Page 1 of 1

Slow convert on TIFF files

Posted: 2009-10-01T07:24:22-07:00
by djdifulvio
Rather new to this software, but it seems to take a very long time for the "convert" command to do anything?

I am running the following:

Code: Select all

convert -depth 8 -monochrome oldfile.tif newfile.tif
The server is a 3Ghz+ Intel Dual Core with 4GB 667Mhz DDR2 Ram with a single 120GB 7.2K RPM SATA2 drive (Dev/test server). I never had any problems running large processing and memory code or applications, including graphics converters; however this command locks up my system while running.

The TIFF files are exported from a German DMS system and are 2550 x 3300 at 300dpi, 1 bits/sample, CCITT Group 4 compressed. I do notice that when it did complete there had been several "unknown field with tag #####" errors which I assume it is just some junk fields added by the DMS software? However, on a side note, that same 16 page document when next ran in Tresseract for OCR listed 62 pages processes, while it only has 16..?

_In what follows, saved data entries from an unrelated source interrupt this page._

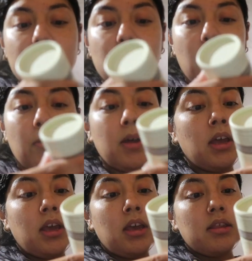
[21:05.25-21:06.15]
So
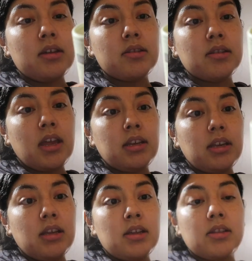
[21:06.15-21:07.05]
this
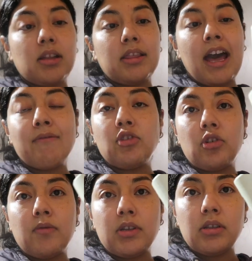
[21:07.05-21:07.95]
scent is
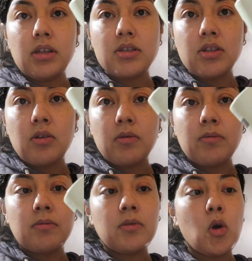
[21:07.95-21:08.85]
lavender vanilla. So
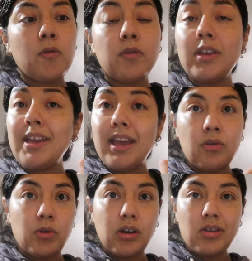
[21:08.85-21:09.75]
hopefully
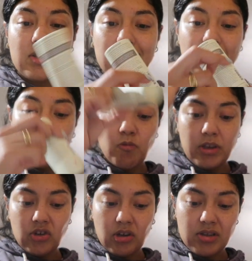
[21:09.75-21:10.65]
it works.
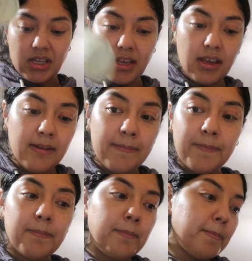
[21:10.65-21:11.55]
We shall see.
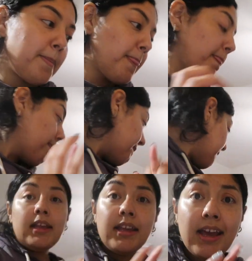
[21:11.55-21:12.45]

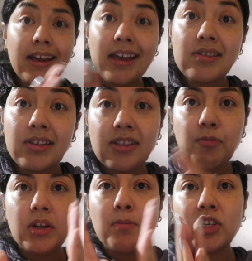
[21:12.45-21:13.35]
And yeah, guys, that's
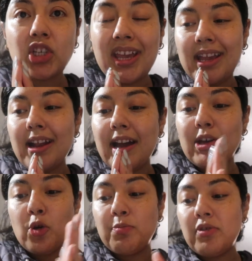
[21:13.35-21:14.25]
pretty much it. I
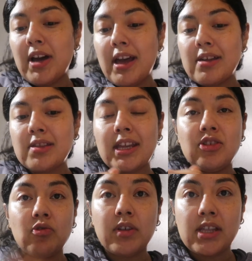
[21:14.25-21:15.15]
hope you guys
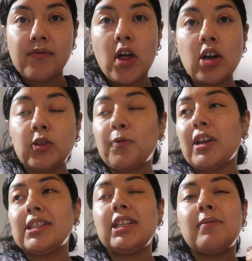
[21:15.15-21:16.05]
enjoyed this vlog. Don't
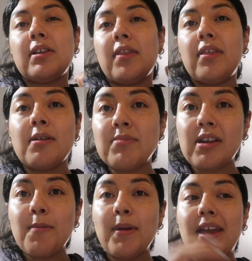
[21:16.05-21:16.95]
forget to give it a
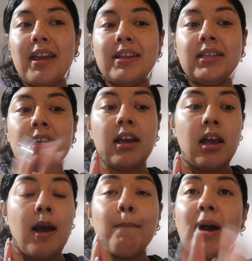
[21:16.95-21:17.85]
thumbs up. And
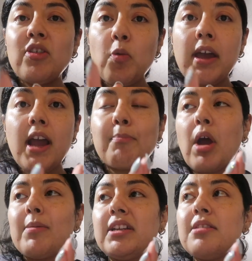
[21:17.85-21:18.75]
by the way, I'm
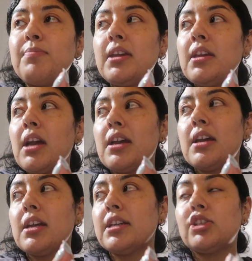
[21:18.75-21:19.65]
probably going to be
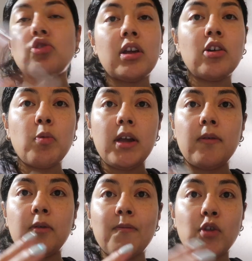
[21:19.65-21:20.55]
straying
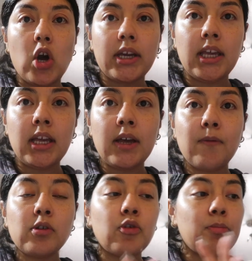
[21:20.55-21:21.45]
away from vlogging
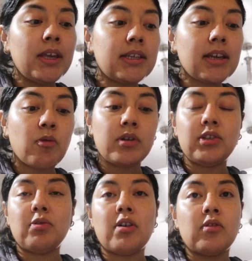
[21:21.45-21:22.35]
for a little bit. I
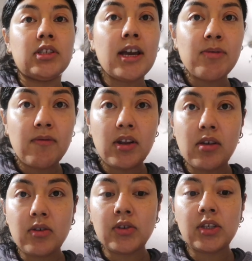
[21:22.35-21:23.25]
want to do other types of
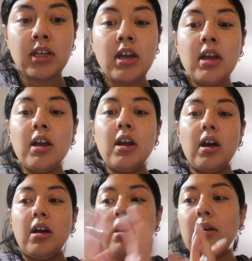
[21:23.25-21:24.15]
videos.
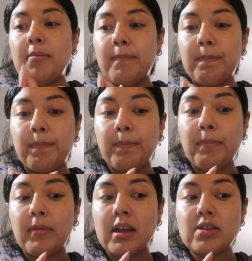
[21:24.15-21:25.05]
Um,
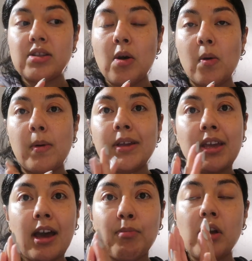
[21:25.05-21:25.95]
so
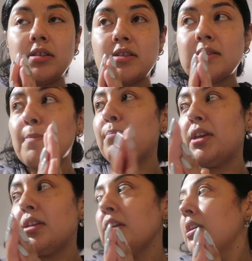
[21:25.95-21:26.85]
yeah, probably just
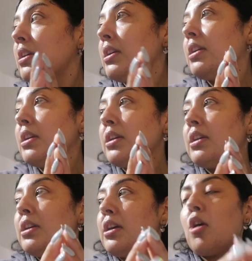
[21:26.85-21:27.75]
be
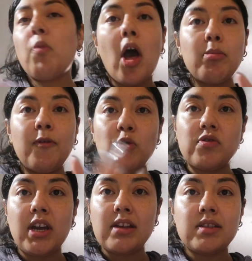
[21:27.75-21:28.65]
a while
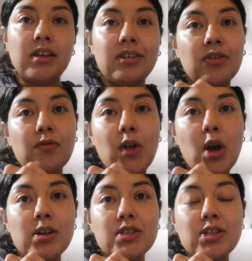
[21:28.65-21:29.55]
before you guys see another
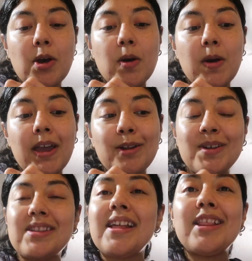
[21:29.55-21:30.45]
vlog. So
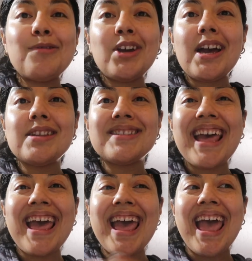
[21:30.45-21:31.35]
anyways, love you guys.
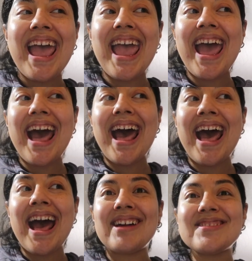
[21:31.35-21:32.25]

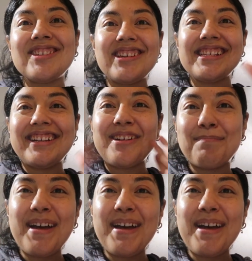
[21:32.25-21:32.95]
Uh, see you later.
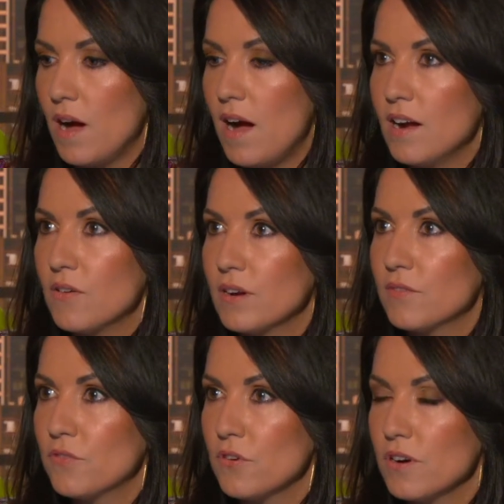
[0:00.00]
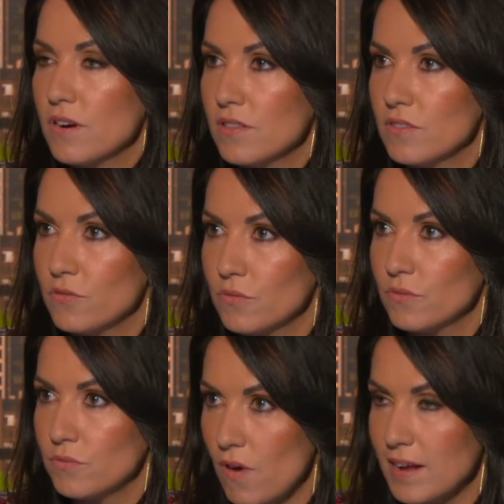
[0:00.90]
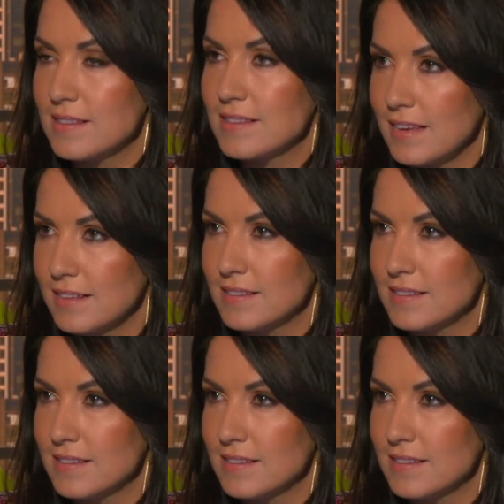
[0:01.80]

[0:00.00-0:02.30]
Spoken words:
hiring for the right skill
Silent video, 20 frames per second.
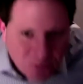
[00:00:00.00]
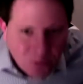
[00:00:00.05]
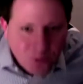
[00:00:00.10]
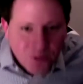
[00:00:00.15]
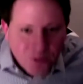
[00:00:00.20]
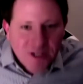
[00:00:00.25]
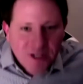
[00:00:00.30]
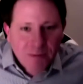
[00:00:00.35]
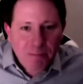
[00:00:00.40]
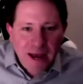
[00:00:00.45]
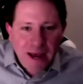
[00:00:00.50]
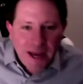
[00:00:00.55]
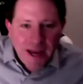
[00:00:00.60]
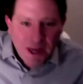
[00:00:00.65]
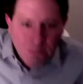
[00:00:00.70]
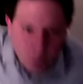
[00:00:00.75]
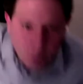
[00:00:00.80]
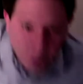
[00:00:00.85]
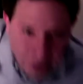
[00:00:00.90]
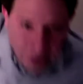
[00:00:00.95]
where it was
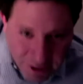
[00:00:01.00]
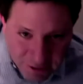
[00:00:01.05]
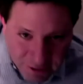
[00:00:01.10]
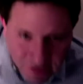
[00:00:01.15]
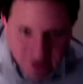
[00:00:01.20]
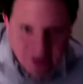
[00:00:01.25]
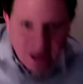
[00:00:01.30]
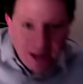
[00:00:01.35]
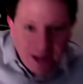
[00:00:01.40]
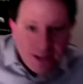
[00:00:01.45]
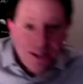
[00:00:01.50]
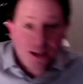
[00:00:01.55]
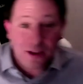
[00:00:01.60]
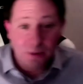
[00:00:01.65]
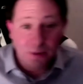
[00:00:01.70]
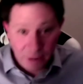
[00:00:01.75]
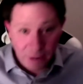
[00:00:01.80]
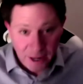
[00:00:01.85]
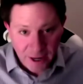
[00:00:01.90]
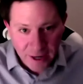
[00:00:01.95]
compatible with exercise
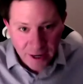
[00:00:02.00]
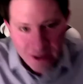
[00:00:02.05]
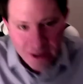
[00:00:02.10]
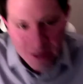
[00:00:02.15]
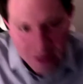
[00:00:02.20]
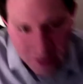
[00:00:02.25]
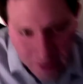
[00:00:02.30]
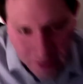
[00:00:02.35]
on a bike.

Any idea on how to make this process, other then using another tool?

Re: Slow convert on TIFF files

Posted: 2009-10-01T09:44:37-07:00
by magick
You can determine the characteristic of a TIFF image with the tiffinfo program.

ImageMagick is probably slow because its caching the pixels to disk since you have a large image. See http://www.imagemagick.org/script/architecture.php.

Re: Slow convert on TIFF files

Posted: 2009-10-01T09:50:15-07:00
by fmw42
I am not an expert on this, but some things that have been noted:

1) Proper IM syntax is

convert input options output.

But this probably will not help. But see http://www.imagemagick.org/Usage/basics/#cmdline

2) I have seen topics where things were slow and it was suggested to disable support for OpenMP and then things got faster. Recompile with --disable-openmp

3) What version of IM are you using? If old, then also try upgrading?


Magick is the expert, so do whatever he suggests.

Re: Slow convert on TIFF files

Posted: 2009-10-02T11:32:45-07:00
by djdifulvio
TIFFINFO works find, returns back very quickly and tells me:

Code: Select all

TIFF Directory at offset 0x7c (124)
  Subfile Type: multi-page document (2 = 0x2)
  Image Width: 2550 Image Length: 3300
  Resolution: 300, 300 pixels/inch
  Bits/Sample: 1
  Compression Scheme: CCITT Group 4
  Photometric Interpretation: min-is-white
  Thresholding: bilevel art scan
  FillOrder: lsb-to-msb
  Orientation: row 0 top, col 0 lhs
  Samples/Pixel: 1
  Rows/Strip: 16
  Planar Configuration: single image plane
  ImageDescription: 
  Make: DOCUNET Germany
  Model: SCA
  Software: DACS Toolkit II
  DateTime: 2009:09:21 16:28:03
  Tag 33948: 0,0,0,0,64,0,0,0,136,0,0,0,136,0,0,0,12,0,0,0,64,0,0,0,60,0,0,0,0,0,0,0,0,0,0,0,0,0,0,0,1,0,0,0,72,0,0,0,72,0,0,0,64,0,0,0,0,0,0,0,0,0,0,0,0,0,0,0,72,0,0,0,2,0,0,0,150,207,62,19,11,6,216,7,239,4,2,10,8,78,0,0,0,0,0,0,0,0,0,0,0,0,0,0,0,0,0,0,0,0,0,0,0,0,0,0,0,0,0,0,0,0,0,0,0,0,0,0,0,0,0,0,0,0,0,0
  Tag 33949: 0
  Group 4 Options: (0 = 0x0)
That is of course the info for one page with this test file, however I do receive on my console many:

Code: Select all

TIFFReadDirectory: Warning, filename.tif: unknown field with tag 33949 (0x849d) encountered.
Perhaps I am off on the speed of IO between a disc drive and other parts of the system, but I am very sure that a SATA2 drive and dual core processes running a 64-bit distribution would be able to do a 16 page documents a little faster then hours.

As for the command syntax used, there is sense to my madness, it is the command line used by OpenKM when uploading a TIFF document, just before it is submitted to Tesseract-OCR for processing. I assume that the point of the syntax is to make sure the document is maximized for OCR, however it is not working, perhaps due to the "unknown field with tag" errors, or the very long processing time.

I am using the current stable build from the website, 6.5.6-5, and I also tried the version that can be apt-get installed, both ran the same way, however I might retest the older version next.

Re: Slow convert on TIFF files

Posted: 2009-10-02T13:55:21-07:00
by fmw42
You do have a very large image and perhaps not enough memory so it writes between disk and memory.

Magick will need to advise further on how to handle this if that is the case.